Comment by fc417fc802
19 hours ago
> providers install their own Glass Fiber modem
It's the same in the US. The ISP fiber network falls inside their security boundary in my experience - you can't BYOD. They install a modem (these days often including an integrated router, switch, and AP) and you receive either ethernet or wifi from them.
I think the only major change in that regard has been that coaxial cable providers here will often let you bring your own docsis modem these days.
I never found any of this concerning until quite recently. With the advent of ISPs providing public wifi service out of consumer endpoints as well as wifi based radar I'm no longer comfortable having vendor controlled wireless equipment in my home.
I don’t have fiber access, but at least for cable, my provider (formerly Kabel Deutschland, now Vodafone) allows me to put the modem/router into "modem only" mode, which then allows me to use my own router. Outside of Fritzbox (which is again a whole integrated thing; with questionable features) there aren’t many DOCSIS modems freely available, and the no-name china devices don’t seem much better than my Vodafone Box.
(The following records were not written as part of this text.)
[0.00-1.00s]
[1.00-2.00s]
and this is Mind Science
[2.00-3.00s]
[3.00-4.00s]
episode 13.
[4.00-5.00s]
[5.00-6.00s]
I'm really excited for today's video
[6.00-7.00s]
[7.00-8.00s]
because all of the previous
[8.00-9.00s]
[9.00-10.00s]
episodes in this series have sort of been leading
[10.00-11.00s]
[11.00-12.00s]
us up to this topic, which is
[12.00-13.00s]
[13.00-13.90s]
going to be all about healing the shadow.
> allows me to put the modem/router into "modem only" mode, which then allows me to use my own router.
Telekom Speedports also have a modem only mode (the ones for non-fiber, dunno about the ones for fiber, but it looked like those are only modems and not a router as well). I don't make use of it since I manage the wifi for my family, but I do know it exists.
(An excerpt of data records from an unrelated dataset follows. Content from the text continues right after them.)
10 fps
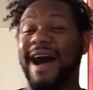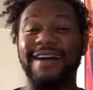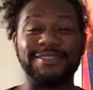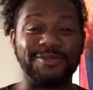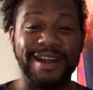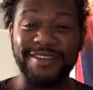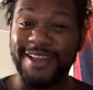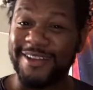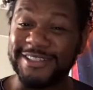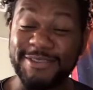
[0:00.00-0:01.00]
I swear, I
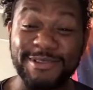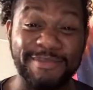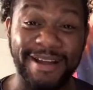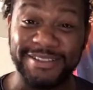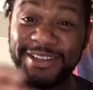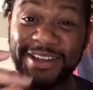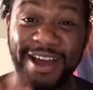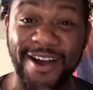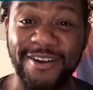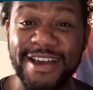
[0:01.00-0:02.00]
thought she was about to
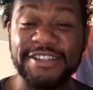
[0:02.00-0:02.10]
go.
US ftth in my experience (att + gfiber) are ONT and router/wap as separate boxes and you are free to byo routerbox but have to use their ONT.
Supposedly some of the major US providers (at least AT&T) have dropped a bunch of the obnoxious, ineffectual security stuff in the XGS-PON networks. There are plenty of reports online of people quite successfully running an entirely third-party stacks using adorable SFP+-format ONTs without anything that would credibly be called hacking.
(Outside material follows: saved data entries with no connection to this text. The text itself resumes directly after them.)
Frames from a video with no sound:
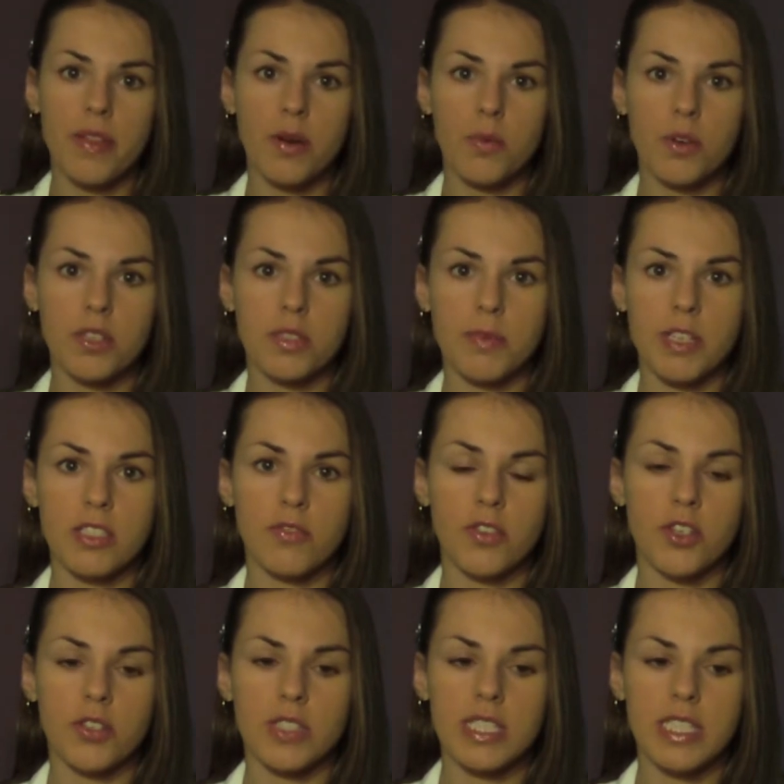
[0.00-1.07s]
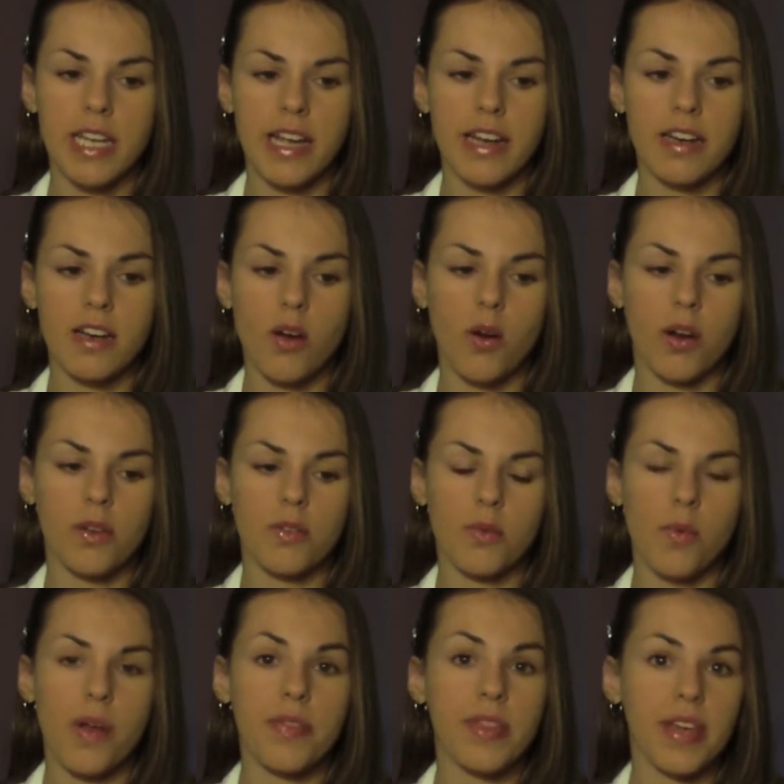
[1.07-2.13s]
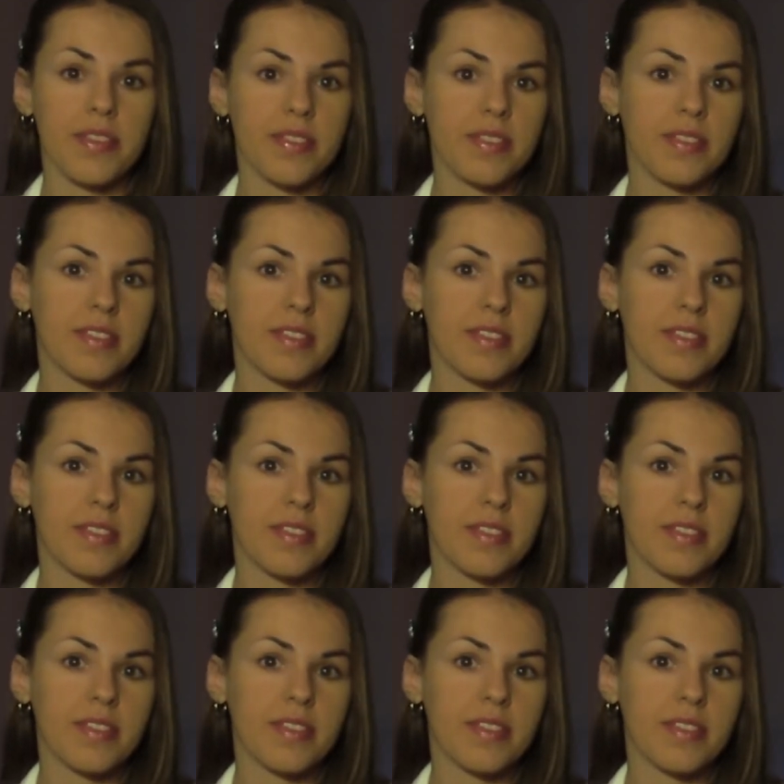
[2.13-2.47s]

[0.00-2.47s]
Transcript: that works best for your skin, or the one that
In the U.K. you get a PON which gives you a cat5 gig or mgig port, you then connect your router and pppoe to your ISP. Most ISPs offer a managed router but the ISPs I’ve chosen have always allowed the pppoe option.
Same thing here except when they last upgraded the ONT I had to turn PPPoE off - it's just plain old ethernet service now. But the ONT seems to be performing the equivalent authentication role from what I was able to gather by shoulder surfing the tech.
They had to start offering routers that integrate the ONT because the common consumer gear is 1G or 2.5G ethernet but they sell up to 10G service here.
I have fiber in the US with just a plain ONT. Still CGNAT but I control my network. My former cable ISP permitted customer modems. It is becoming a challenge to find cable modems without router+wifi.
Faraday fabric is inexpensive, you can use ethernet to your own router and wrap the isp's in it.